## Directions
Could you return all of the data exactly as given?

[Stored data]
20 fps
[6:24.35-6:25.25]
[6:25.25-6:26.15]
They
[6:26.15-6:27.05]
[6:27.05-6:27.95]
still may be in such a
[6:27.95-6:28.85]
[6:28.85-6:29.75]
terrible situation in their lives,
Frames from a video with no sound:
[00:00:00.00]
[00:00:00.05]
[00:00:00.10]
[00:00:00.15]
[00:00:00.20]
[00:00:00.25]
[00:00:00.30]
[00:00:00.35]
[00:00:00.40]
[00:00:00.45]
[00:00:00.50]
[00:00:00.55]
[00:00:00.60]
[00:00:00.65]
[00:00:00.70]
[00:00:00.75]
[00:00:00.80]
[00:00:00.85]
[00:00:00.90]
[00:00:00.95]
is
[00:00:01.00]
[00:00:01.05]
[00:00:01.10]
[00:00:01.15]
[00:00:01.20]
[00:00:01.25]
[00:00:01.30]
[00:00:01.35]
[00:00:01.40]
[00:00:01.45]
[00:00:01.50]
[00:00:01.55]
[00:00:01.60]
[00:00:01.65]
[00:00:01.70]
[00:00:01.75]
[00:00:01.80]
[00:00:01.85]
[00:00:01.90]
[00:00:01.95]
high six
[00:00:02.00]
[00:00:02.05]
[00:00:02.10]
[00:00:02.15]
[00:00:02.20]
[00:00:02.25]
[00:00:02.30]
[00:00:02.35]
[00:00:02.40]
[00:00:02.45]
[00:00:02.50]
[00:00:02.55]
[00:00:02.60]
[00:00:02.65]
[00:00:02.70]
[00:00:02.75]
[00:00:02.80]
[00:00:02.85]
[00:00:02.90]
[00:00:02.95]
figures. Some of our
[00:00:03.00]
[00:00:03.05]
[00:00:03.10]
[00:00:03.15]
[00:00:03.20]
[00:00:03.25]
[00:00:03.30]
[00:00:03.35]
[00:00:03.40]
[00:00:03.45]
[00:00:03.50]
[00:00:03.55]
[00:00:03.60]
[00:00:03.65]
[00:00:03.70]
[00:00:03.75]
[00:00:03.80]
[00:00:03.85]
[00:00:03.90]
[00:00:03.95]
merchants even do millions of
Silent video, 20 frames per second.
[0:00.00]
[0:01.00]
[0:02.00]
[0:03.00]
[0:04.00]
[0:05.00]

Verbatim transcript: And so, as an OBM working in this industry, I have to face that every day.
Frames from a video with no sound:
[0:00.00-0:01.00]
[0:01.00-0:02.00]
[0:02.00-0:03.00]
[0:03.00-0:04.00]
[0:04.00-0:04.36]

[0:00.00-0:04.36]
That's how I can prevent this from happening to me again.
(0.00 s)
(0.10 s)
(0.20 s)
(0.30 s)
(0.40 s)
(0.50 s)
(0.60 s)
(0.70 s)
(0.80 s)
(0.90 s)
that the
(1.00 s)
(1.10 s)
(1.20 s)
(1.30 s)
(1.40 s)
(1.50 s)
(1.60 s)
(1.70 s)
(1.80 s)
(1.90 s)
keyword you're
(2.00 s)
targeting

## Result below
20 fps
[6:24.35-6:25.25]
[6:25.25-6:26.15]
They
[6:26.15-6:27.05]
[6:27.05-6:27.95]
still may be in such a
[6:27.95-6:28.85]
[6:28.85-6:29.75]
terrible situation in their lives,
Frames from a video with no sound:
[00:00:00.00]
[00:00:00.05]
[00:00:00.10]
[00:00:00.15]
[00:00:00.20]
[00:00:00.25]
[00:00:00.30]
[00:00:00.35]
[00:00:00.40]
[00:00:00.45]
[00:00:00.50]
[00:00:00.55]
[00:00:00.60]
[00:00:00.65]
[00:00:00.70]
[00:00:00.75]
[00:00:00.80]
[00:00:00.85]
[00:00:00.90]
[00:00:00.95]
is
[00:00:01.00]
[00:00:01.05]
[00:00:01.10]
[00:00:01.15]
[00:00:01.20]
[00:00:01.25]
[00:00:01.30]
[00:00:01.35]
[00:00:01.40]
[00:00:01.45]
[00:00:01.50]
[00:00:01.55]
[00:00:01.60]
[00:00:01.65]
[00:00:01.70]
[00:00:01.75]
[00:00:01.80]
[00:00:01.85]
[00:00:01.90]
[00:00:01.95]
high six
[00:00:02.00]
[00:00:02.05]
[00:00:02.10]
[00:00:02.15]
[00:00:02.20]
[00:00:02.25]
[00:00:02.30]
[00:00:02.35]
[00:00:02.40]
[00:00:02.45]
[00:00:02.50]
[00:00:02.55]
[00:00:02.60]
[00:00:02.65]
[00:00:02.70]
[00:00:02.75]
[00:00:02.80]
[00:00:02.85]
[00:00:02.90]
[00:00:02.95]
figures. Some of our
[00:00:03.00]
[00:00:03.05]
[00:00:03.10]
[00:00:03.15]
[00:00:03.20]
[00:00:03.25]
[00:00:03.30]
[00:00:03.35]
[00:00:03.40]
[00:00:03.45]
[00:00:03.50]
[00:00:03.55]
[00:00:03.60]
[00:00:03.65]
[00:00:03.70]
[00:00:03.75]
[00:00:03.80]
[00:00:03.85]
[00:00:03.90]
[00:00:03.95]
merchants even do millions of
Silent video, 20 frames per second.
[0:00.00]
[0:01.00]
[0:02.00]
[0:03.00]
[0:04.00]
[0:05.00]

Verbatim transcript: And so, as an OBM working in this industry, I have to face that every day.
Frames from a video with no sound:
[0:00.00-0:01.00]
[0:01.00-0:02.00]
[0:02.00-0:03.00]
[0:03.00-0:04.00]
[0:04.00-0:04.36]

[0:00.00-0:04.36]
That's how I can prevent this from happening to me again.
(0.00 s)
(0.10 s)
(0.20 s)
(0.30 s)
(0.40 s)
(0.50 s)
(0.60 s)
(0.70 s)
(0.80 s)
(0.90 s)
that the
(1.00 s)
(1.10 s)
(1.20 s)
(1.30 s)
(1.40 s)
(1.50 s)
(1.60 s)
(1.70 s)
(1.80 s)
(1.90 s)
keyword you're
(2.00 s)
targeting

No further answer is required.